* _What the task requires_
The printed result should hold only the lines from the opening of the data through the line bearing "[00:00:02.90]", exactly as given and without pictures.

* _Dataset records_
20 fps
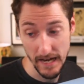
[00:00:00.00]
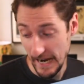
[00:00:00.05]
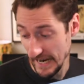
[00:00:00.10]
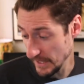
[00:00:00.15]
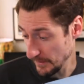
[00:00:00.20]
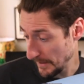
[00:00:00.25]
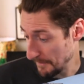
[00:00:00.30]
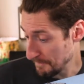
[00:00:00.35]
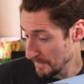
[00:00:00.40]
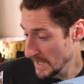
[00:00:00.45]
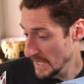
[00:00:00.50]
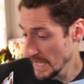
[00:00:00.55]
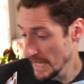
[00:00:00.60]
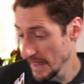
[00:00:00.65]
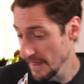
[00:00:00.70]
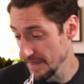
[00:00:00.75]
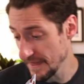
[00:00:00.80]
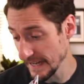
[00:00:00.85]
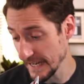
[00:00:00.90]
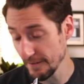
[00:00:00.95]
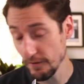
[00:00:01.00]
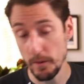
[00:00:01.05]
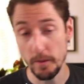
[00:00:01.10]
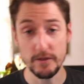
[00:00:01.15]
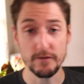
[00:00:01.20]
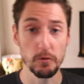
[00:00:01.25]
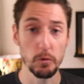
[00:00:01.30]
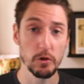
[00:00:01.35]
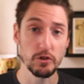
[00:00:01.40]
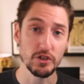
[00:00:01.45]
Anyway, thank you very
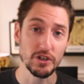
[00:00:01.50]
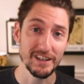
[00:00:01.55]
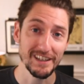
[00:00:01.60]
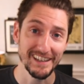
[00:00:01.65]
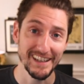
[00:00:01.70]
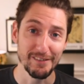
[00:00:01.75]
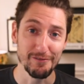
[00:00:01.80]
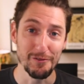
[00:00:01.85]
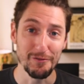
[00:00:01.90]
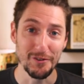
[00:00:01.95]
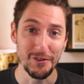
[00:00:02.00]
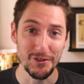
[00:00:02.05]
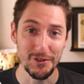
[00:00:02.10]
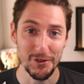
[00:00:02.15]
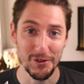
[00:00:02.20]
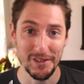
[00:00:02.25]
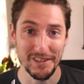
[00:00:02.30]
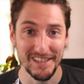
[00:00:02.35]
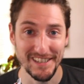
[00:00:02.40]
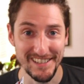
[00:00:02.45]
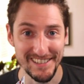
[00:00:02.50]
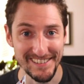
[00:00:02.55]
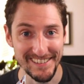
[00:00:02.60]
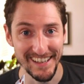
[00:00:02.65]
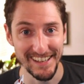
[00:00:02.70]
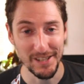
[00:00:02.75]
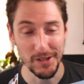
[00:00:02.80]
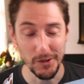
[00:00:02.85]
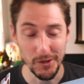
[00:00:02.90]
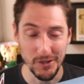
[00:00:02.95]
much for watching. If you've enjoyed this,
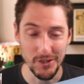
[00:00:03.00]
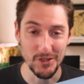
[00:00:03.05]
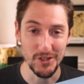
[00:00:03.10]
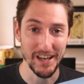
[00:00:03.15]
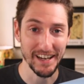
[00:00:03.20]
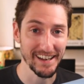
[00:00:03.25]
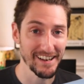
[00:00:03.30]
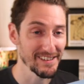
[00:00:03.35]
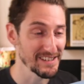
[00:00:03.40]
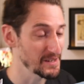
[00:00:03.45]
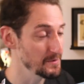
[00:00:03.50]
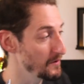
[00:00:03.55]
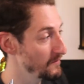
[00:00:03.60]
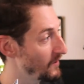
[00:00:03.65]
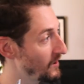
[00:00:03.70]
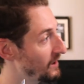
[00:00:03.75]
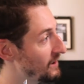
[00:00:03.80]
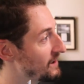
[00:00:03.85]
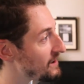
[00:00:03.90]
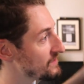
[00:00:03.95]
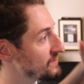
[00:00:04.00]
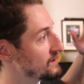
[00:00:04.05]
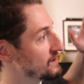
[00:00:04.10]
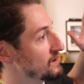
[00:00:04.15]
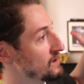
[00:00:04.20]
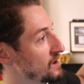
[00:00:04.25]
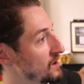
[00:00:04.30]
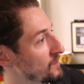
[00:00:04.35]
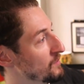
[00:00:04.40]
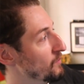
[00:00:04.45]
then you can check out some of our
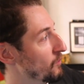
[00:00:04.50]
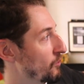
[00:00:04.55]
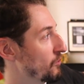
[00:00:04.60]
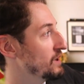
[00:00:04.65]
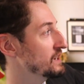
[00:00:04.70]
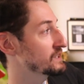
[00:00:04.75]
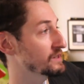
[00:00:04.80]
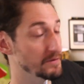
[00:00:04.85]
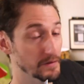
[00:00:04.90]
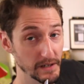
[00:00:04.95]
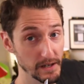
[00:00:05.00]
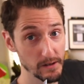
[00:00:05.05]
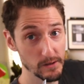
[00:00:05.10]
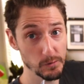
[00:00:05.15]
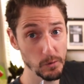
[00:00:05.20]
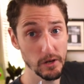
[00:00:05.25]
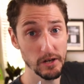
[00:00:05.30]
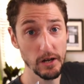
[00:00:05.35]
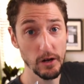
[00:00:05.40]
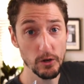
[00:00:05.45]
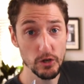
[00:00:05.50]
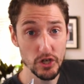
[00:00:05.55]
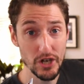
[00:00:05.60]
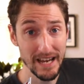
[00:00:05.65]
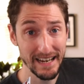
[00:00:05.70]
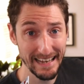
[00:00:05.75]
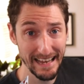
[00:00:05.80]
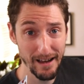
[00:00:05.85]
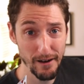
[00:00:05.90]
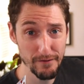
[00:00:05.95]
other more recent videos. Why not
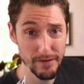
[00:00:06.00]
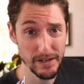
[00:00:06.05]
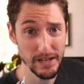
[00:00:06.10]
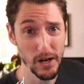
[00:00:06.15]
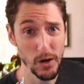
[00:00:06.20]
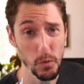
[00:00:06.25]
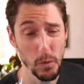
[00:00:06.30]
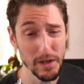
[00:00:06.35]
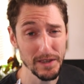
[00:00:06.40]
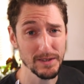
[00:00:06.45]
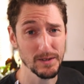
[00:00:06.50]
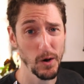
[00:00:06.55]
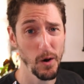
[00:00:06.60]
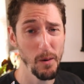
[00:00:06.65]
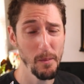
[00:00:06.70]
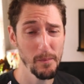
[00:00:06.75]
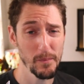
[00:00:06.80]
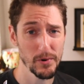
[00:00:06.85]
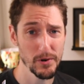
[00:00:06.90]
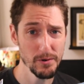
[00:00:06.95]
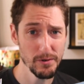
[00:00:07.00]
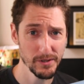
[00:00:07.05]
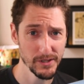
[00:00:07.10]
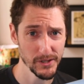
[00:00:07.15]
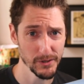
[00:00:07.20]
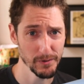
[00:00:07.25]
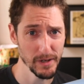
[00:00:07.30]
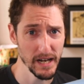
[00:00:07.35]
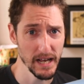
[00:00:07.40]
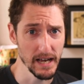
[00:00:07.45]
check out a video with Tom
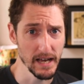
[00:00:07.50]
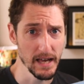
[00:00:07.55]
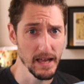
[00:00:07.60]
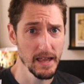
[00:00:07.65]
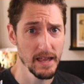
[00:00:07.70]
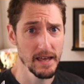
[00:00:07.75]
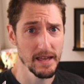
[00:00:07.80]
Brewster in it?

* _Response to this exercise_
20 fps
[00:00:00.00]
[00:00:00.05]
[00:00:00.10]
[00:00:00.15]
[00:00:00.20]
[00:00:00.25]
[00:00:00.30]
[00:00:00.35]
[00:00:00.40]
[00:00:00.45]
[00:00:00.50]
[00:00:00.55]
[00:00:00.60]
[00:00:00.65]
[00:00:00.70]
[00:00:00.75]
[00:00:00.80]
[00:00:00.85]
[00:00:00.90]
[00:00:00.95]
[00:00:01.00]
[00:00:01.05]
[00:00:01.10]
[00:00:01.15]
[00:00:01.20]
[00:00:01.25]
[00:00:01.30]
[00:00:01.35]
[00:00:01.40]
[00:00:01.45]
Anyway, thank you very
[00:00:01.50]
[00:00:01.55]
[00:00:01.60]
[00:00:01.65]
[00:00:01.70]
[00:00:01.75]
[00:00:01.80]
[00:00:01.85]
[00:00:01.90]
[00:00:01.95]
[00:00:02.00]
[00:00:02.05]
[00:00:02.10]
[00:00:02.15]
[00:00:02.20]
[00:00:02.25]
[00:00:02.30]
[00:00:02.35]
[00:00:02.40]
[00:00:02.45]
[00:00:02.50]
[00:00:02.55]
[00:00:02.60]
[00:00:02.65]
[00:00:02.70]
[00:00:02.75]
[00:00:02.80]
[00:00:02.85]
[00:00:02.90]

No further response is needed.